=== Saved entries ===
============================================================

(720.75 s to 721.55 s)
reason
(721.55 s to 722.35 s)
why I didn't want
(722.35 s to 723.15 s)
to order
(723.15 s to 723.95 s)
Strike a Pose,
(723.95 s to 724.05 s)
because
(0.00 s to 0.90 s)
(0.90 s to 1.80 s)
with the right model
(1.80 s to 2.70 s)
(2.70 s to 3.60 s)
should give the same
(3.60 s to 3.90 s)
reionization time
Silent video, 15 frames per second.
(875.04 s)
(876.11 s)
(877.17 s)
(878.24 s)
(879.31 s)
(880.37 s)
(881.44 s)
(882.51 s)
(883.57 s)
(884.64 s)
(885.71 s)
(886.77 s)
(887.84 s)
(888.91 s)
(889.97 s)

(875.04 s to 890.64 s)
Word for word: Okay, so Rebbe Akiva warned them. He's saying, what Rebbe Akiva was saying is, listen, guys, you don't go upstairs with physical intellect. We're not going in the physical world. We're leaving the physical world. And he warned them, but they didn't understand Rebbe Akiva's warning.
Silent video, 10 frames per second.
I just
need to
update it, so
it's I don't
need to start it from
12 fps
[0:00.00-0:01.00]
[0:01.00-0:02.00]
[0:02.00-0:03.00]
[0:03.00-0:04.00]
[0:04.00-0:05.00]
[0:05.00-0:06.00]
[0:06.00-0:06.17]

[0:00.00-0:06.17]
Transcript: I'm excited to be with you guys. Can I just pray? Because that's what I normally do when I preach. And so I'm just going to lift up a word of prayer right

============================================================

=== What needs to be done ===
When you reach the line with "(1.80 s to 2.70 s)" in the records above, start writing out lines exactly, and stop once the line with "(875.04 s to 890.64 s)" has been written; include nothing else.

=== Finished exercise ===
(1.80 s to 2.70 s)
(2.70 s to 3.60 s)
should give the same
(3.60 s to 3.90 s)
reionization time
Silent video, 15 frames per second.
(875.04 s)
(876.11 s)
(877.17 s)
(878.24 s)
(879.31 s)
(880.37 s)
(881.44 s)
(882.51 s)
(883.57 s)
(884.64 s)
(885.71 s)
(886.77 s)
(887.84 s)
(888.91 s)
(889.97 s)

(875.04 s to 890.64 s)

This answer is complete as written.